(Beginning of Given entries)

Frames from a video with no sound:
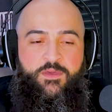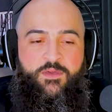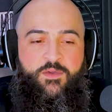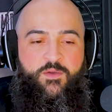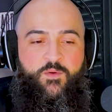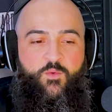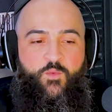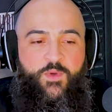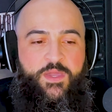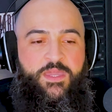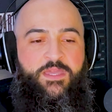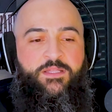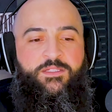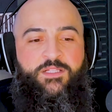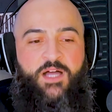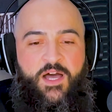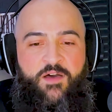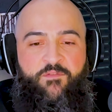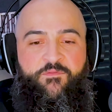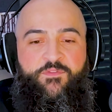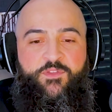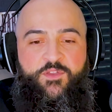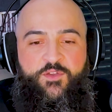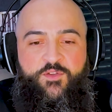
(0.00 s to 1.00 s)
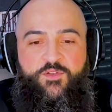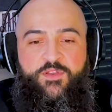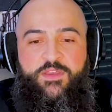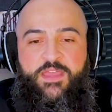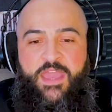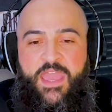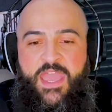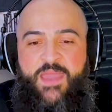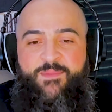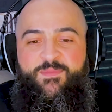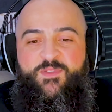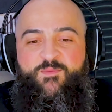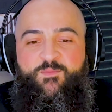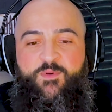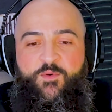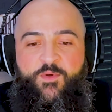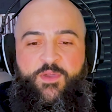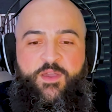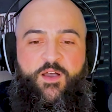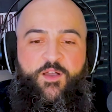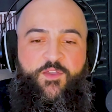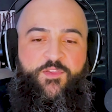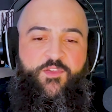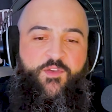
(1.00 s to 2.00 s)
We love noon games, but
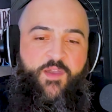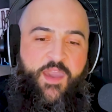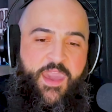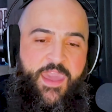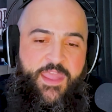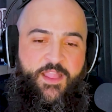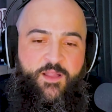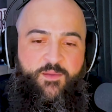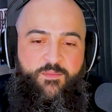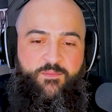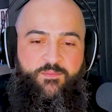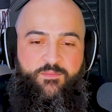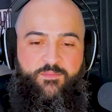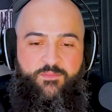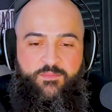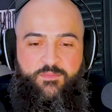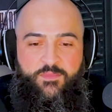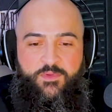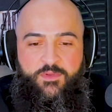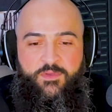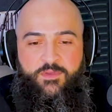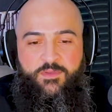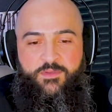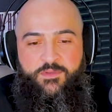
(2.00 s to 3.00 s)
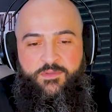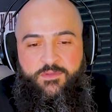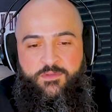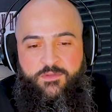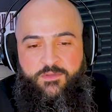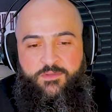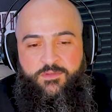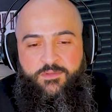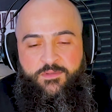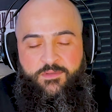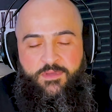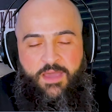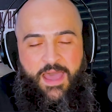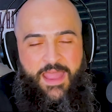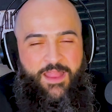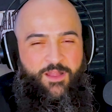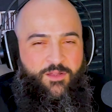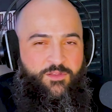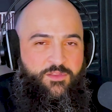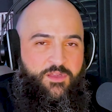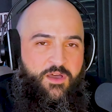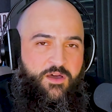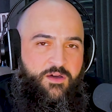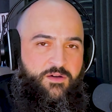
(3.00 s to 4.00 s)
we also hate them. I
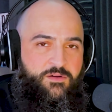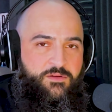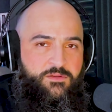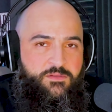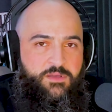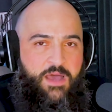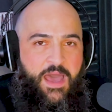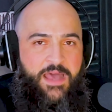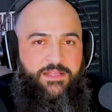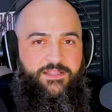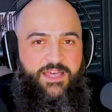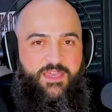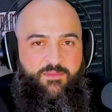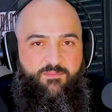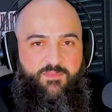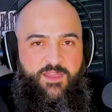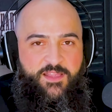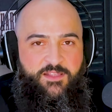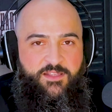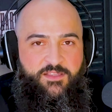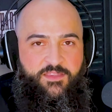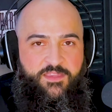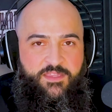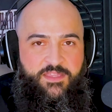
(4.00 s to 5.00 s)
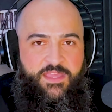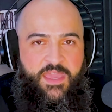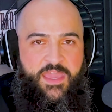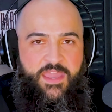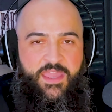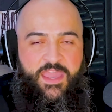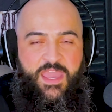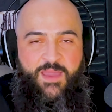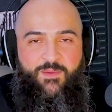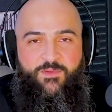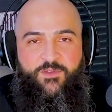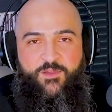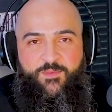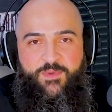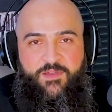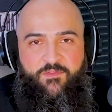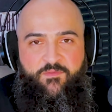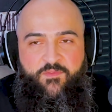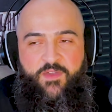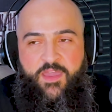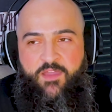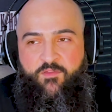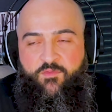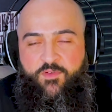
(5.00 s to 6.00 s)
don't know. I like middle-of-the-day games. They're my
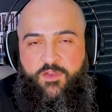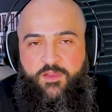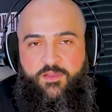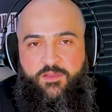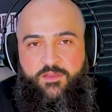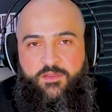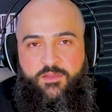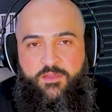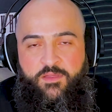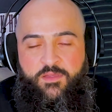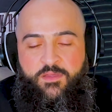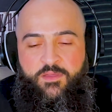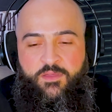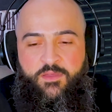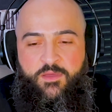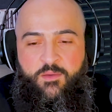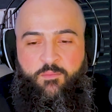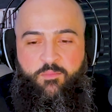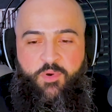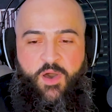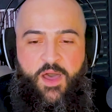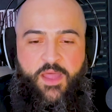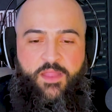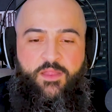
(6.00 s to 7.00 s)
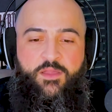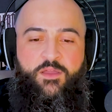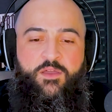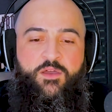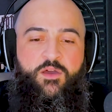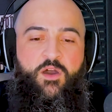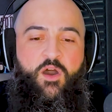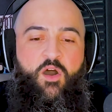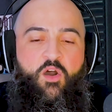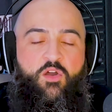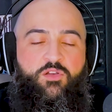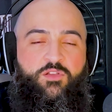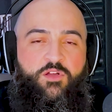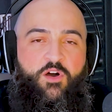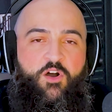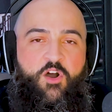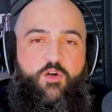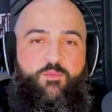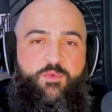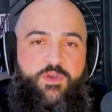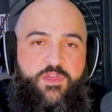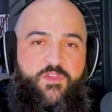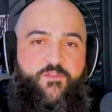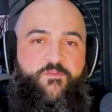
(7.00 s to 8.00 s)
favorite. But
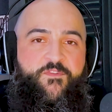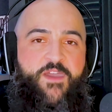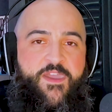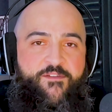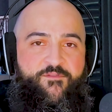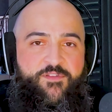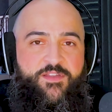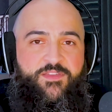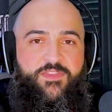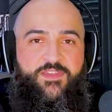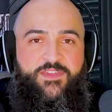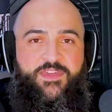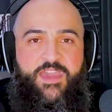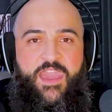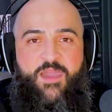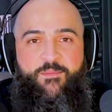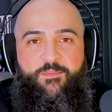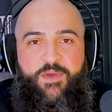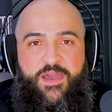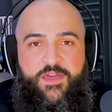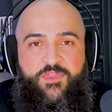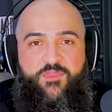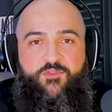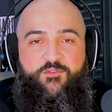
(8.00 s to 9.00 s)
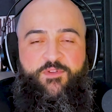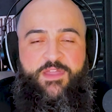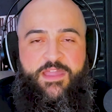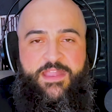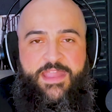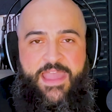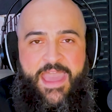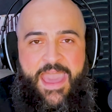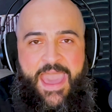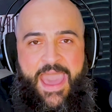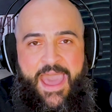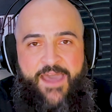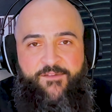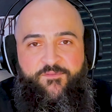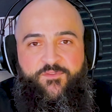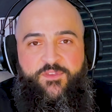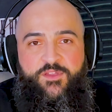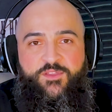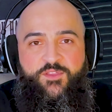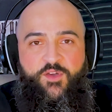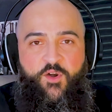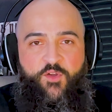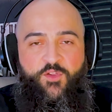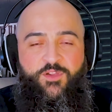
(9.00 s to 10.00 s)
Oklahoma is favored in this game by three and a half. The
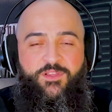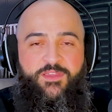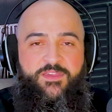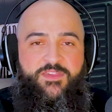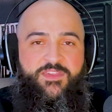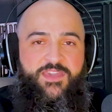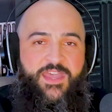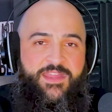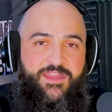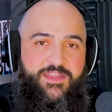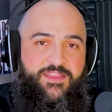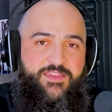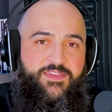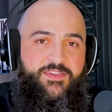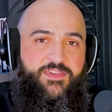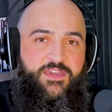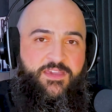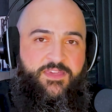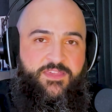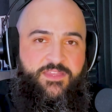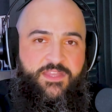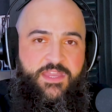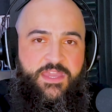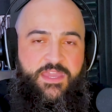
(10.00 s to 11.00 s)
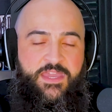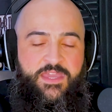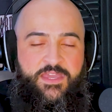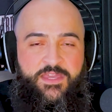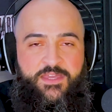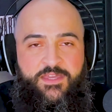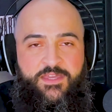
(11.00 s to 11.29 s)
total is set at sixty.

(End of Given entries)

## What needs to be done:
The copy has to start at the line that contains "(6.00 s to 7.00 s)" and end at the last line of the material above, matching the original exactly and holding no pictures.

## Completed task:
(6.00 s to 7.00 s)
(7.00 s to 8.00 s)
favorite. But
(8.00 s to 9.00 s)
(9.00 s to 10.00 s)
Oklahoma is favored in this game by three and a half. The
(10.00 s to 11.00 s)
(11.00 s to 11.29 s)
total is set at sixty.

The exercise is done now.